▶ [TASK OBJECTIVE] Omitting any pictures, transcribe the entries below exactly.

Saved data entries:
+++
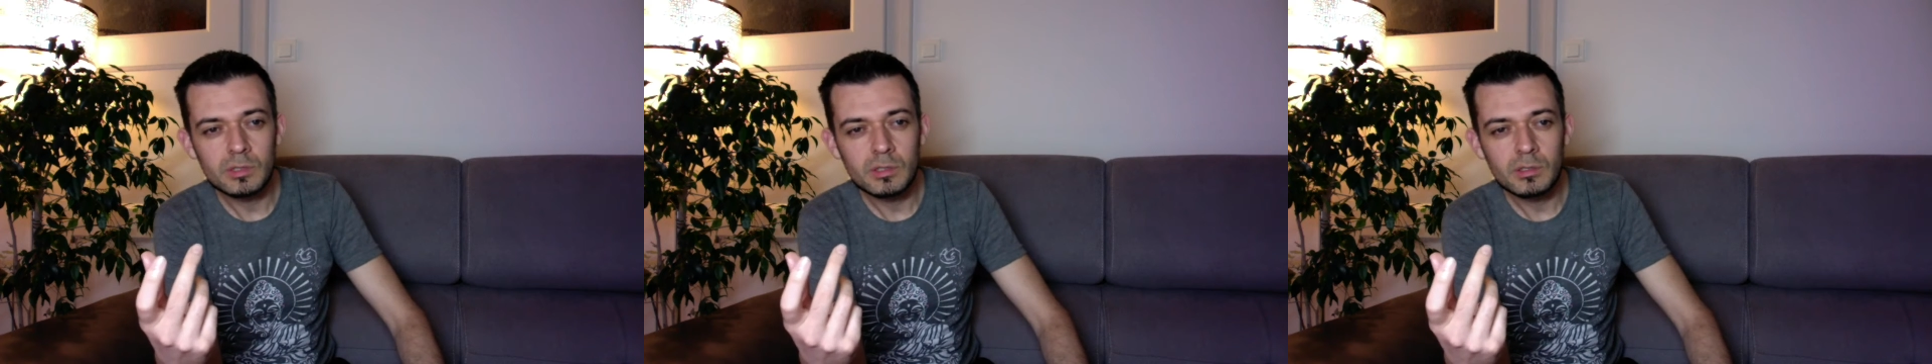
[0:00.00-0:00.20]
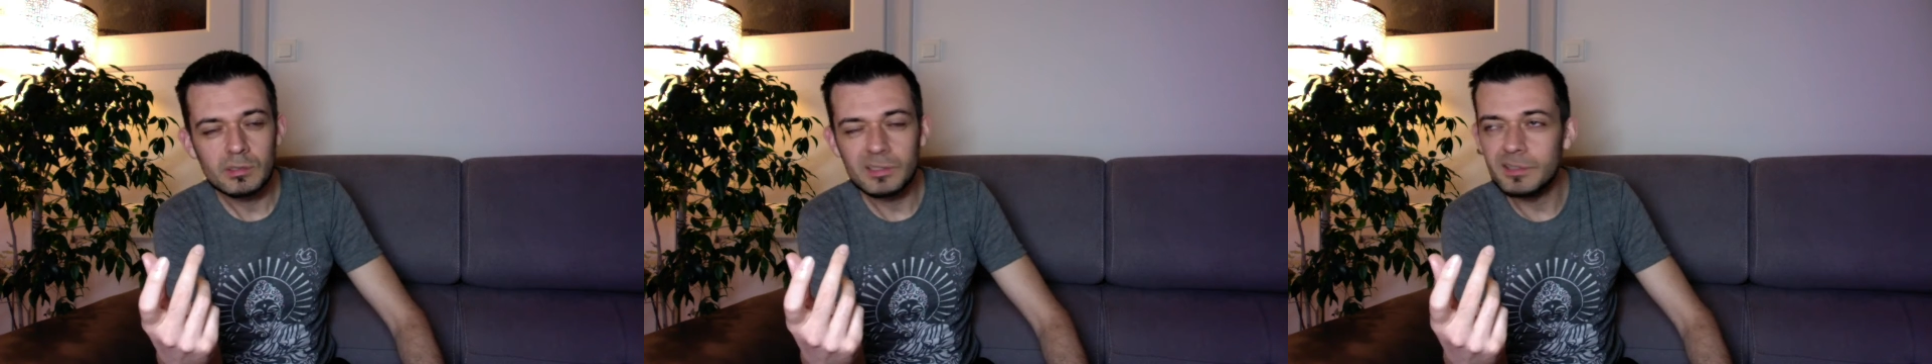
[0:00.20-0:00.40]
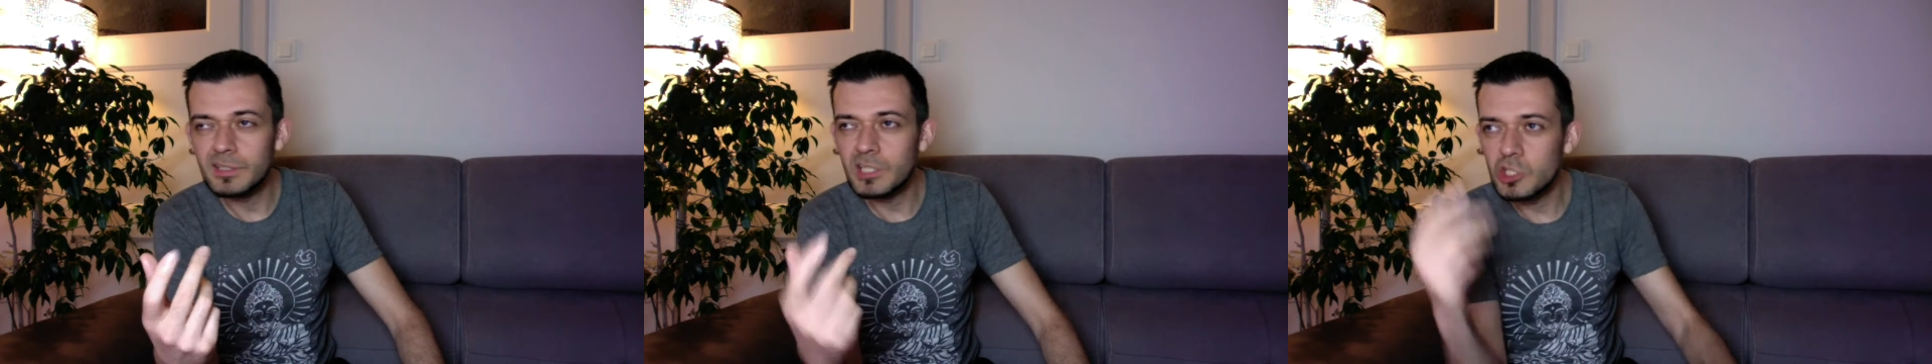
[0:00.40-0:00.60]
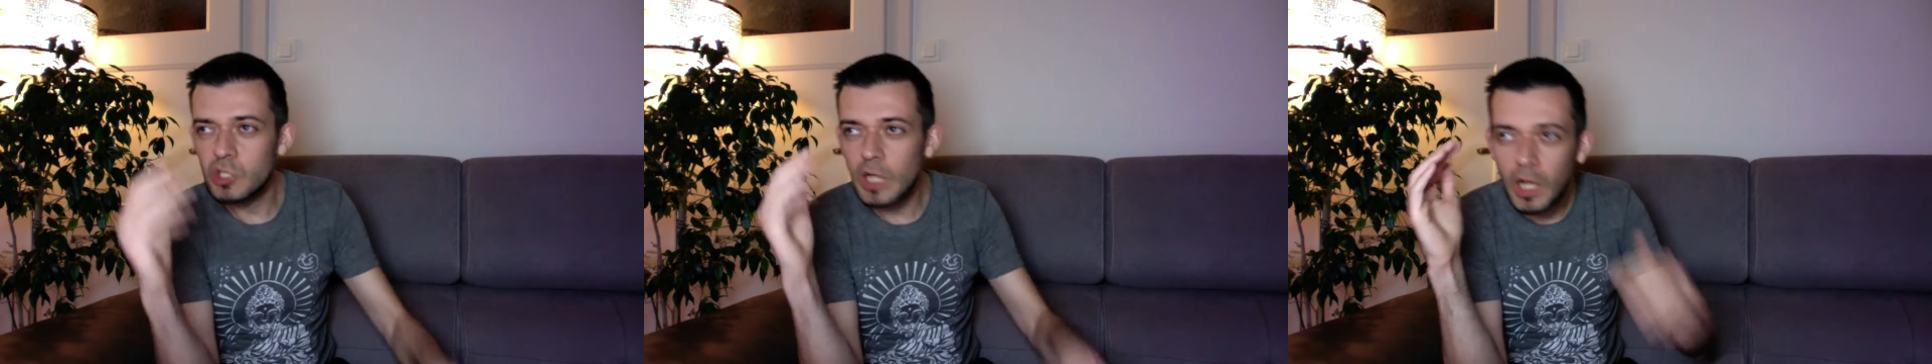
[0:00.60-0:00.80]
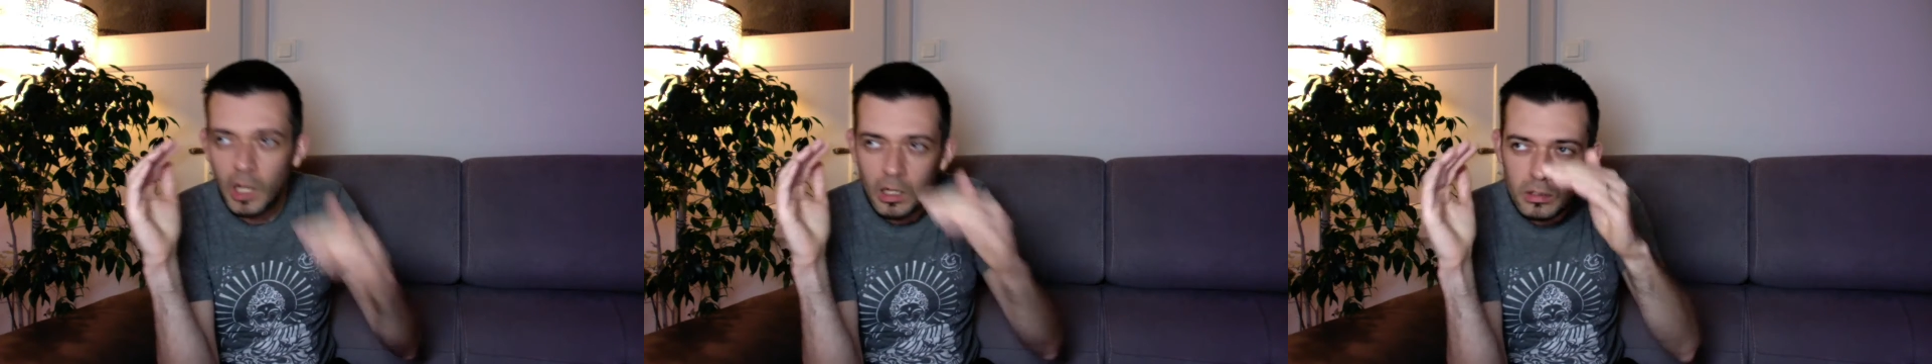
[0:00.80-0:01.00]
c'est
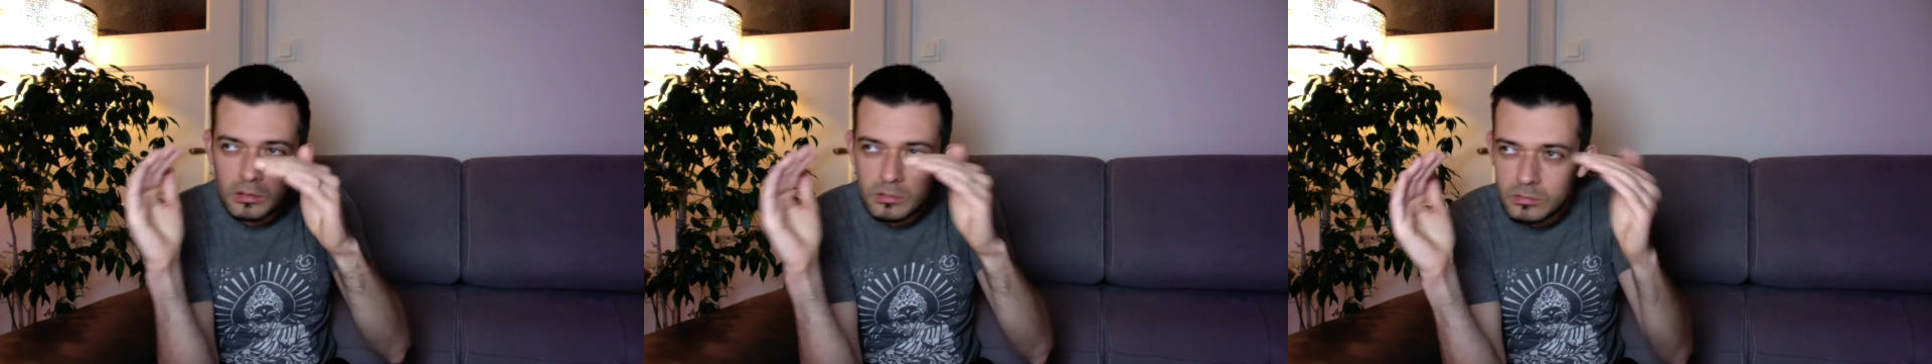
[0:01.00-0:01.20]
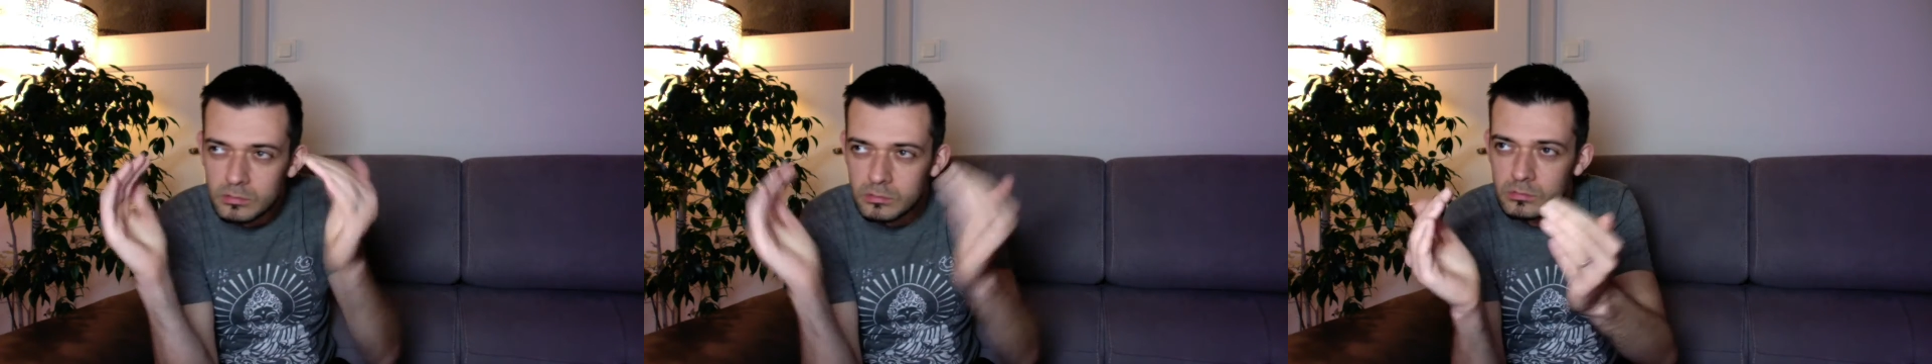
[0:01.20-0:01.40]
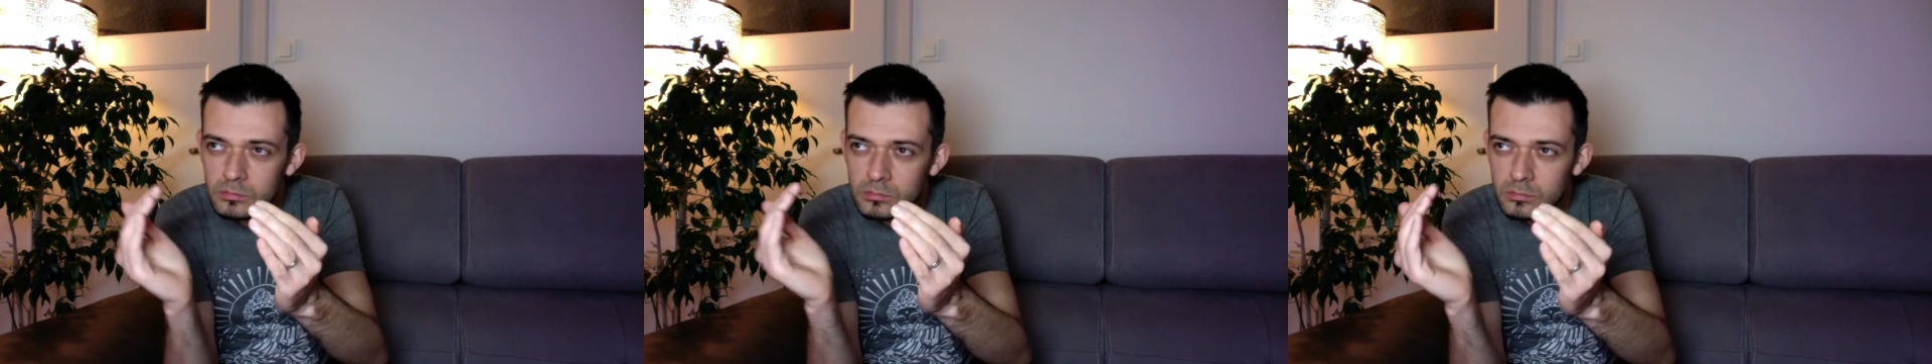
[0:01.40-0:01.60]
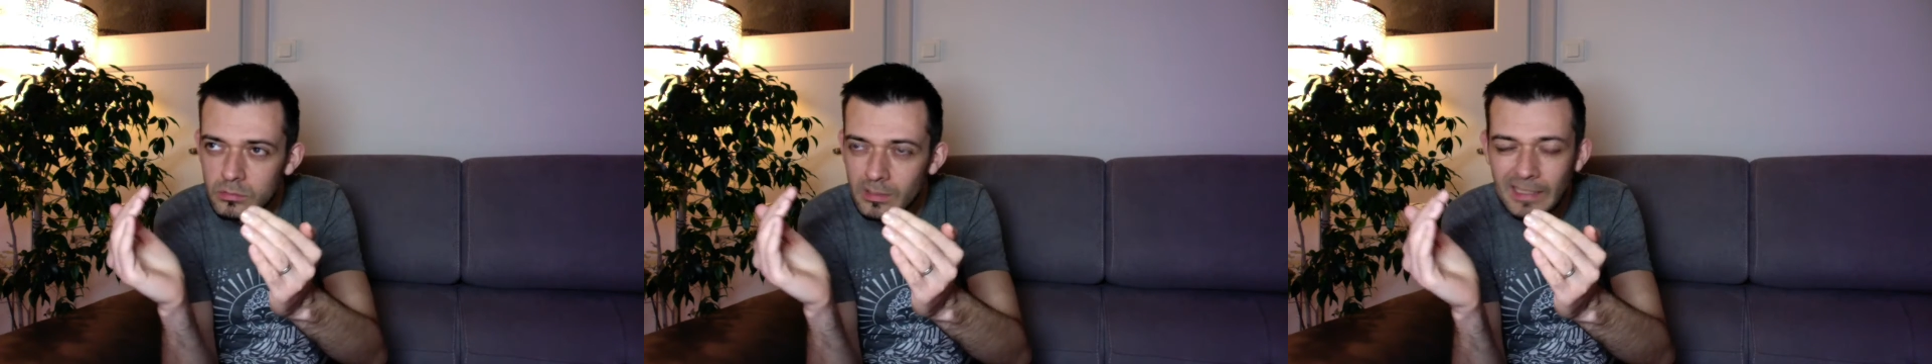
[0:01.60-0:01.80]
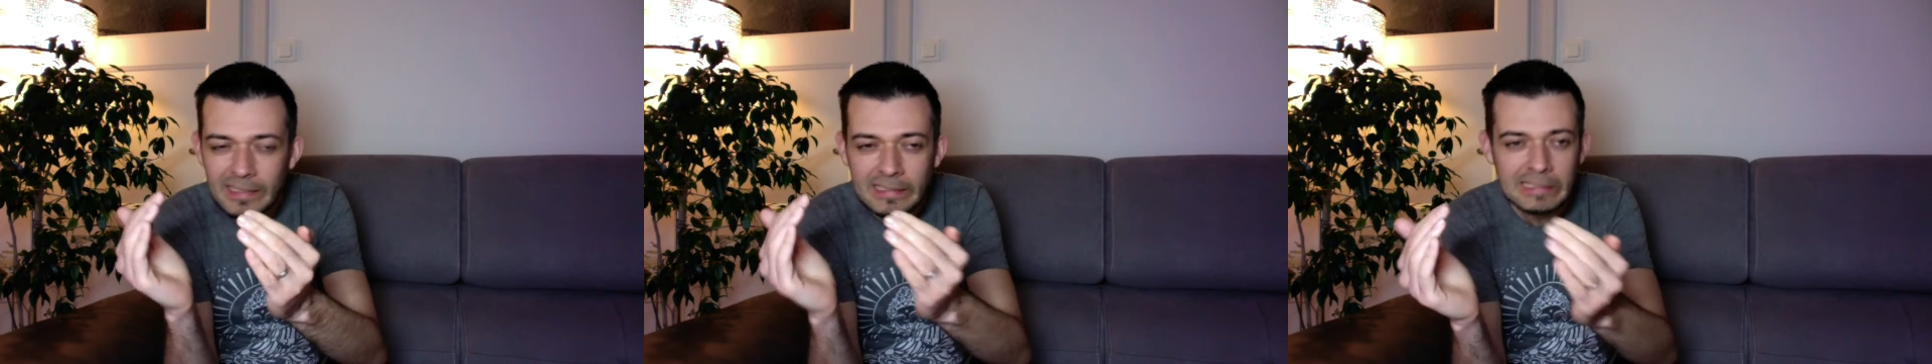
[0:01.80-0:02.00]
déjà
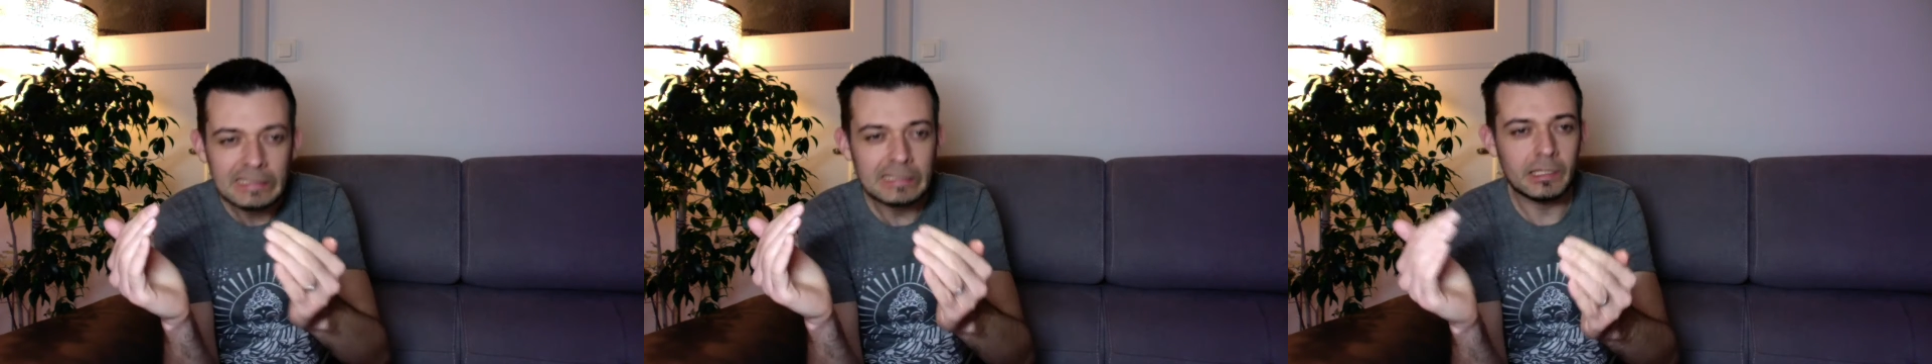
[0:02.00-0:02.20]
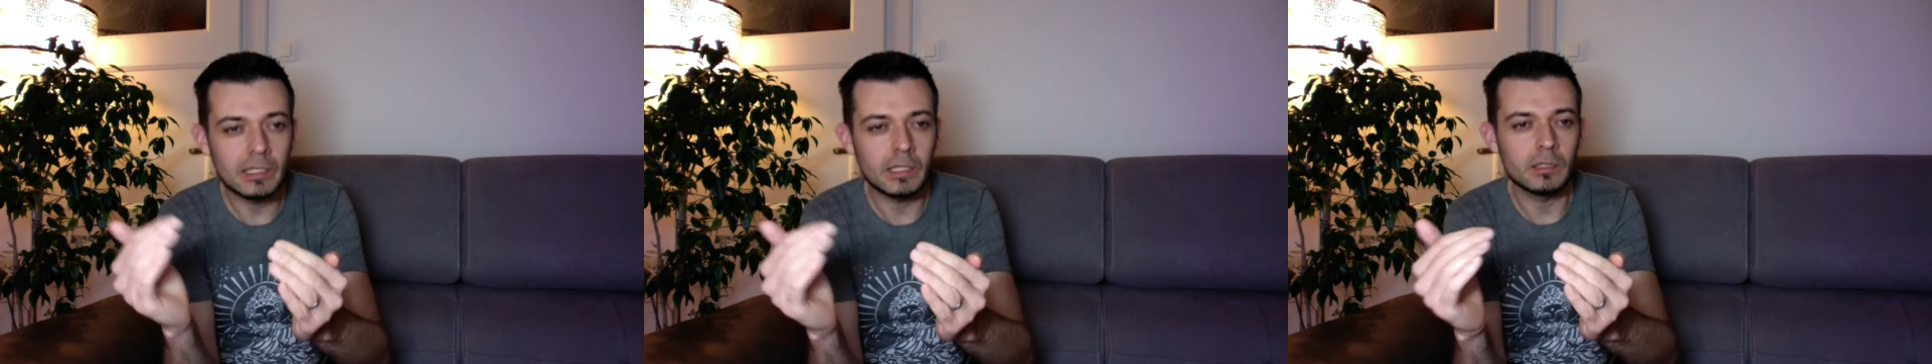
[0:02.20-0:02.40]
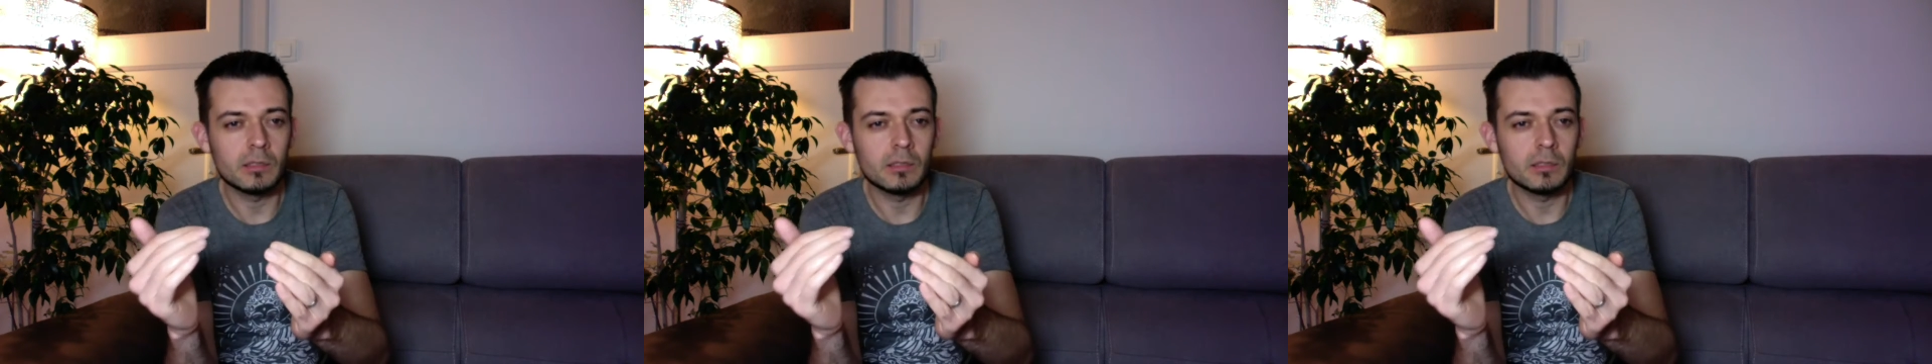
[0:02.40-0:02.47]
étriqué.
+++
▶ [RESPONSE AREA]
[0:00.00-0:00.20]
[0:00.20-0:00.40]
[0:00.40-0:00.60]
[0:00.60-0:00.80]
[0:00.80-0:01.00]
c'est
[0:01.00-0:01.20]
[0:01.20-0:01.40]
[0:01.40-0:01.60]
[0:01.60-0:01.80]
[0:01.80-0:02.00]
déjà
[0:02.00-0:02.20]
[0:02.20-0:02.40]
[0:02.40-0:02.47]
étriqué.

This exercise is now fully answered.